1. All contracts are stored in a single repository:

  • This allows introducing a process of cross-team review for any contract changes, e.g. just an agreement or enforcement of merge-request reviews.
  • This allows setting up notifications for any contract changes(e.g. if notifications are sent to a dedicated Slack channel).
  • This solves a problem of sub-schemas, which now are described once and referenced multiple times. No copy-pasting is needed anymore.

2. Every time a change happens, contracts are automatically packed into a new version of PHP package (Symfony bundle in this case), which then can be installed/updated in publishers/consumers applications.

  • This solves versioning problem: applications rely on specific contracts, which might be updated only explicitly.
  • There is no limitation towards a specific technology, we might build similar package for Java/JavaScript/Python, etc.

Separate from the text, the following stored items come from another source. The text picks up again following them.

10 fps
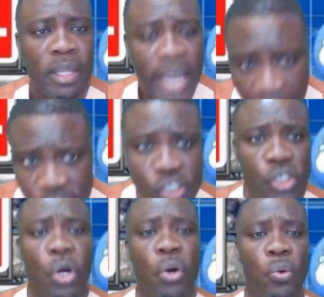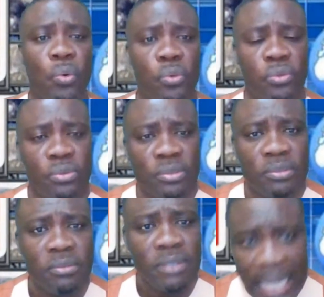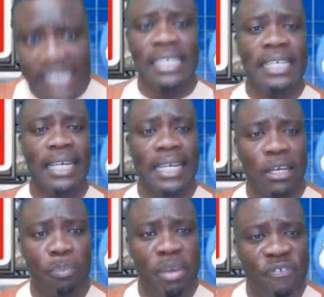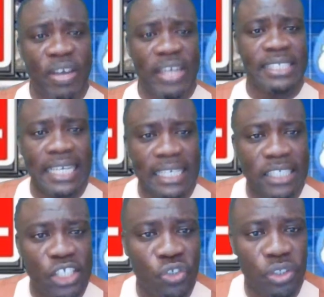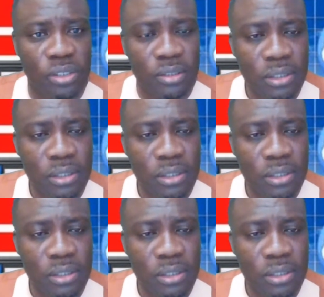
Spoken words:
His school is in a little befitting condition.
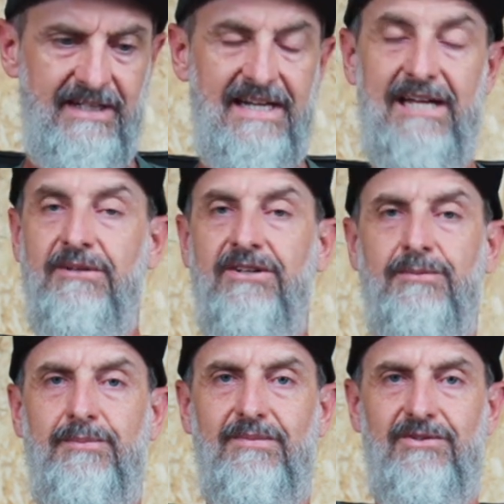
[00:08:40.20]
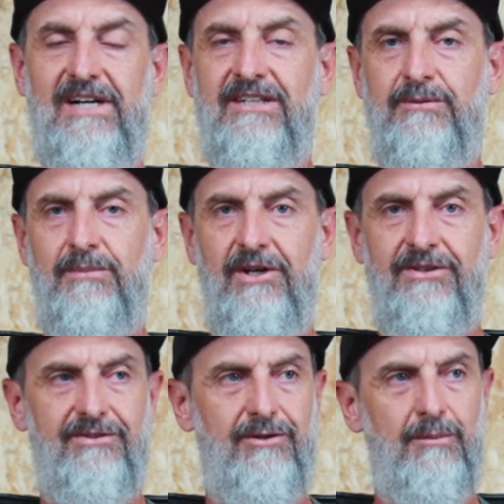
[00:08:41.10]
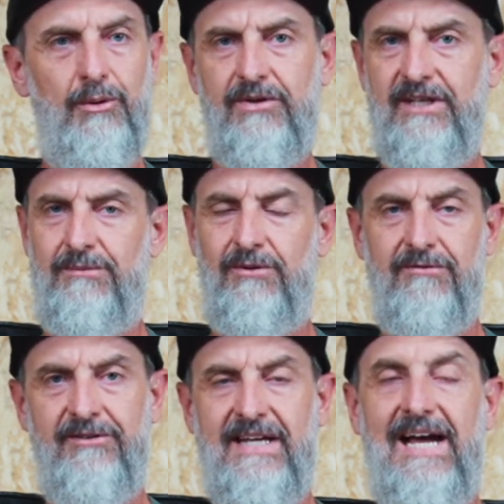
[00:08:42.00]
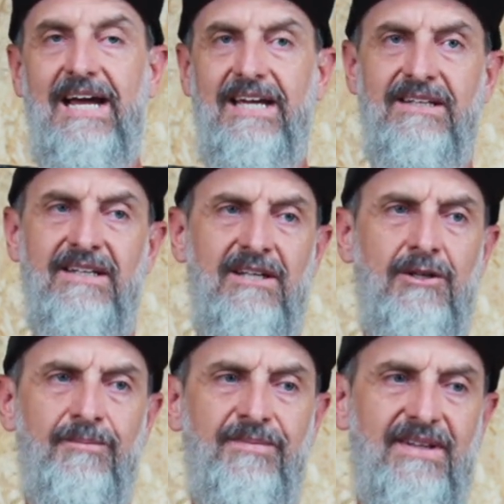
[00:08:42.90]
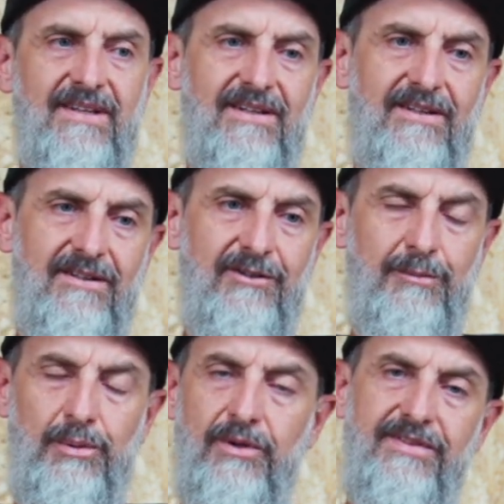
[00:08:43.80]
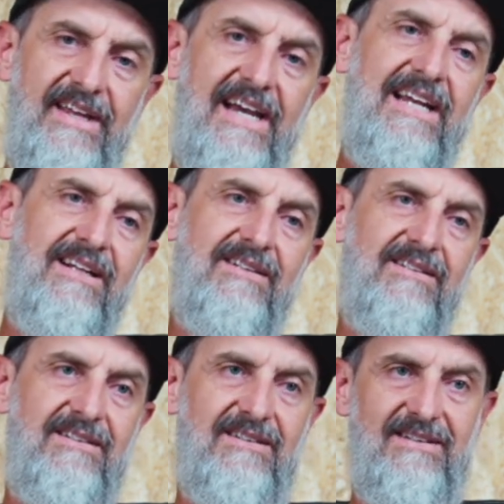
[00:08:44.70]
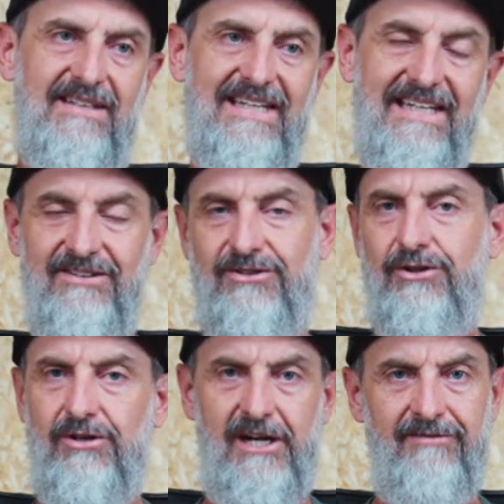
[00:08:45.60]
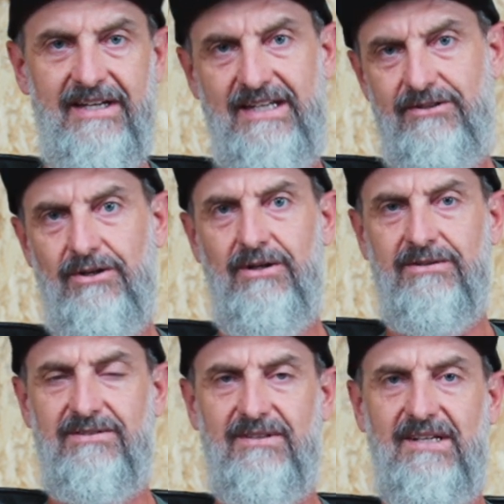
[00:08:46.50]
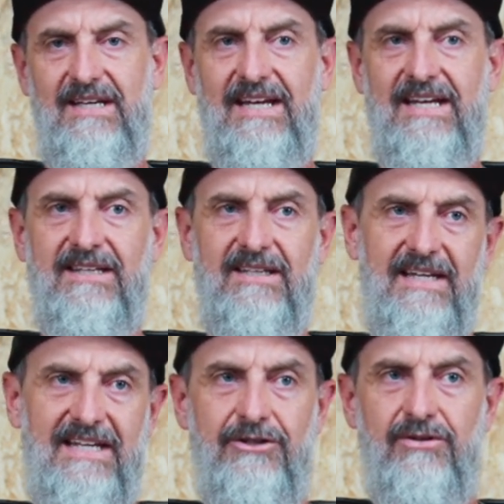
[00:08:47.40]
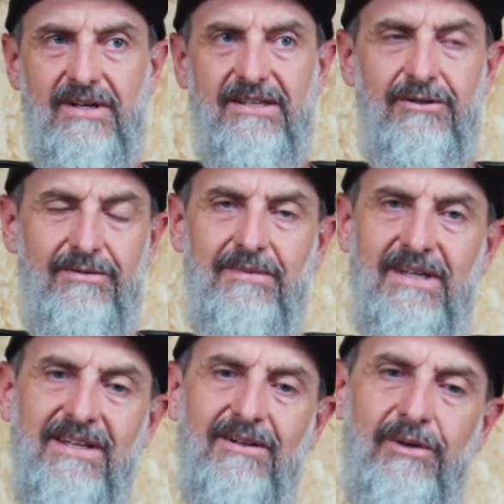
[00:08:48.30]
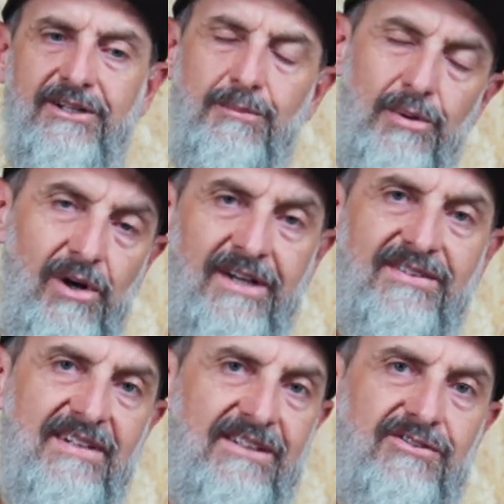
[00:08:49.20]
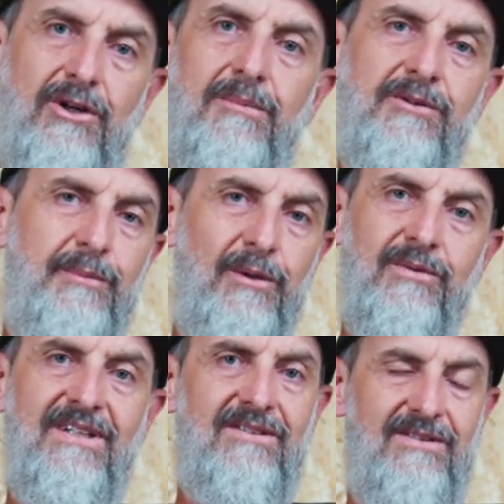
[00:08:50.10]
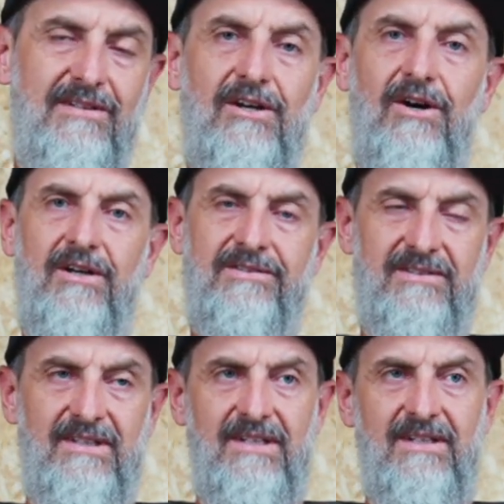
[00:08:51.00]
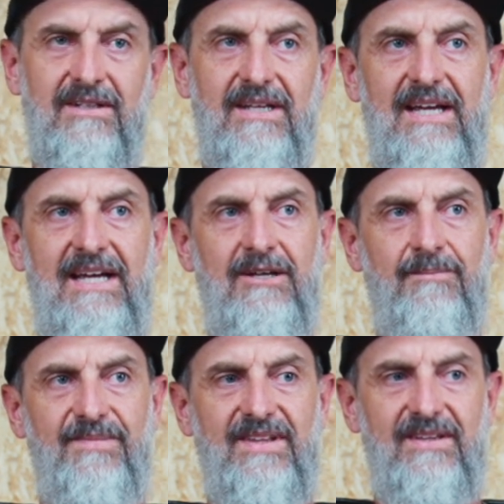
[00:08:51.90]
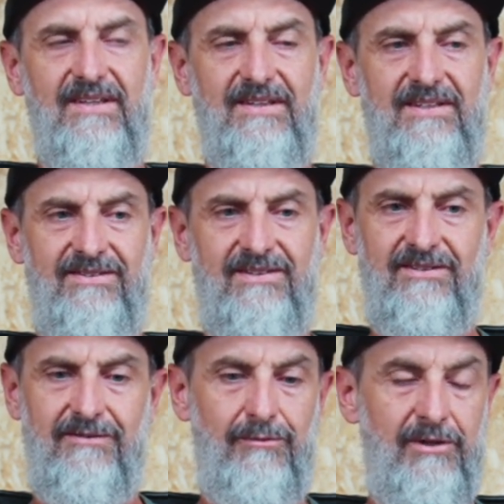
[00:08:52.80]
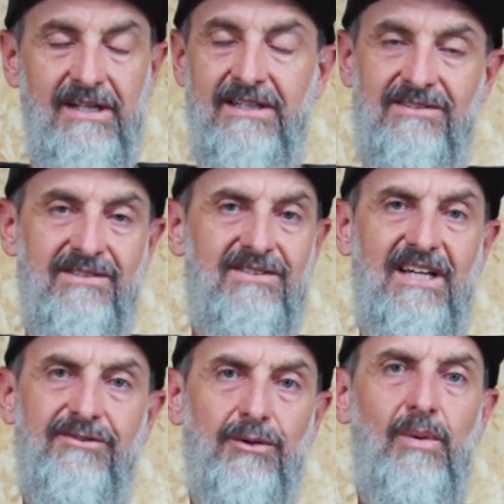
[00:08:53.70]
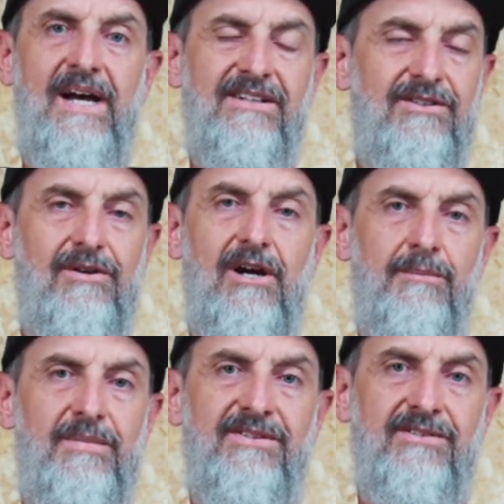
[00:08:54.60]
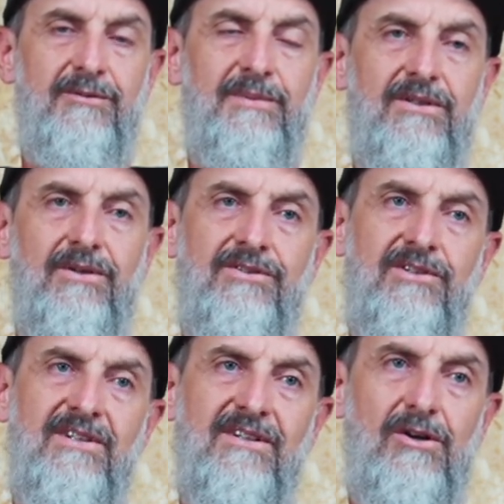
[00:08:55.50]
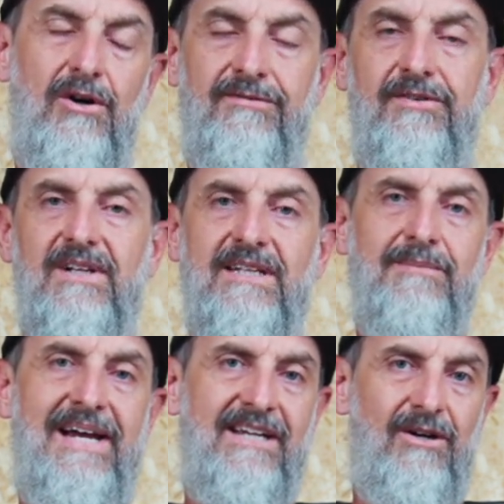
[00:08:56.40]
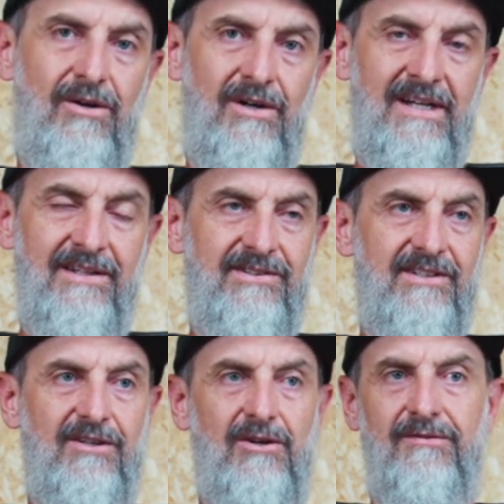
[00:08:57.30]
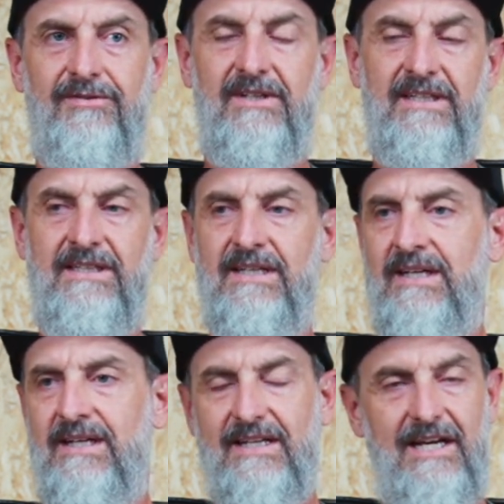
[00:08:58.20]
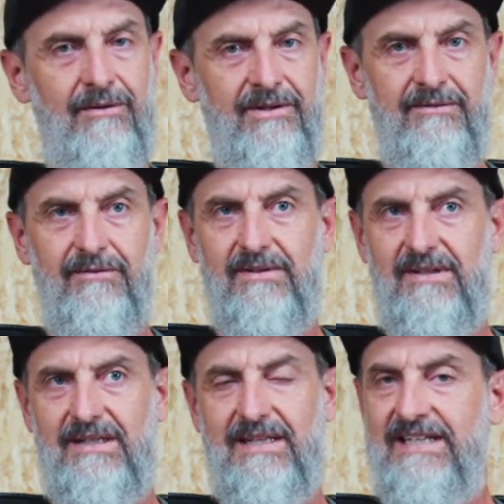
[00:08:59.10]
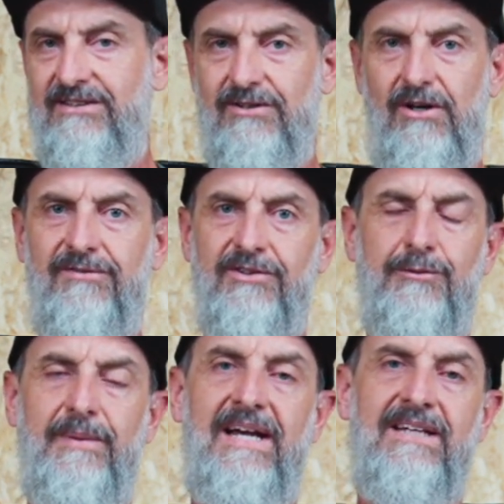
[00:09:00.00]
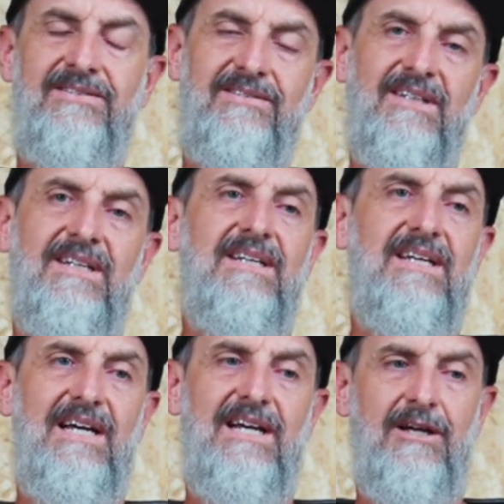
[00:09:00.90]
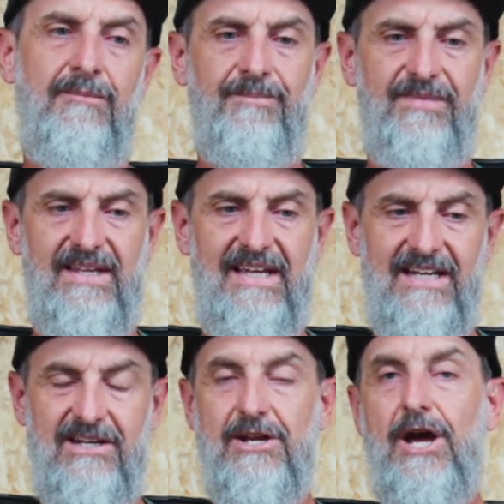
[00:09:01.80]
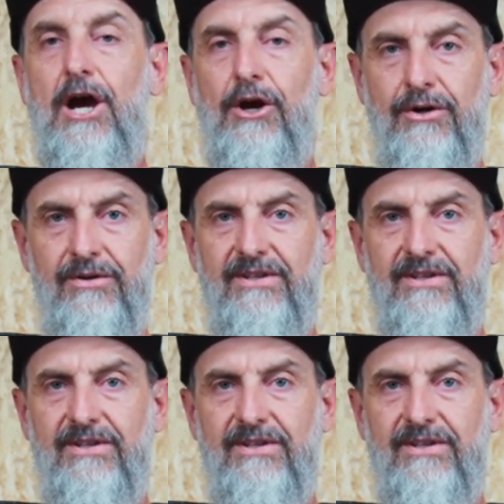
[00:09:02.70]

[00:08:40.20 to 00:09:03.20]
administration person or a bookkeeper or a VA, you put that into your overhead costs, and you when you price the next job, it's built into the cost. And this is a really successful way to grow a business, because you can confidently make hires, you can confidently go and lease office space, and know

3. Contracts also contain some metadata, e.g. description of what this message is about and destination (in terminology of RabbitMQ this is equal to “routing key”).

Additionally, such approach allowed auto-generation of documentation pages with a human-readable catalog of all data flowing through message bus in the system.

Example of messages contracts documentation

Symfony bundle containing contracts exposes parameters, which can be referenced as schema path or routing key, so no path or routing keys hardcoding is needed anymore, no manual contracts copying is needed as well.

options:
serialization:
deserialize_to: 'App\Message\ProductMessage'
validation:
schema_path: '%contracts.schema.product.path%'
publish_routing_key: '%contracts.product.v1.routing_key%'

#3 Messages metadata

We found it very useful to inject metadata into each message, because it greatly helps with logging, debugging, and tracing.

Example of message body with metadata

This might be a subject for a separate article since the topic is not too small.

#4 Expected unexpected

Okay, what do we do when failures happen? Symfony Messenger already has a built-in retries mechanism and failure transports concept, which can be configured for consumers.

What about producers? What happens if RabbitMQ is temporary not available, or message schema validation fails? Our goal is to avoid losing data at any cost. Unfortunately, there is nothing available out of the box, so we had to implement adding to failed transport on publishing as well. Symfony Messenger has a great concept of message stamps, so we distinguish failed on publishing and failed on consuming using custom stamps added to envelopes.

It was important for us to continuously monitor failed messages (the aim is to have zero of them), because some of them might be republished/reconsumed automatically, while others need manual resolution. We monitor number of failed messages via Prometheus and Grafana, where applications expose monitoring endpoint, which contains multiple metrics including failed messages.

Finally, what should engineers do with failed messages? Symfony Messenger has CLI commands to manage them (list/view/reconsume/delete), which we extended with “republish” action. But CLI has a disadvantage as well: it means engineers should get SSH/kubectl exec/whatever else permission in production, which is kind of complicated when you work with sensitive information (e.g., customer orders info). So, we additionally implemented HTTP endpoints and UI with proper permissions restrictions for failed messages management.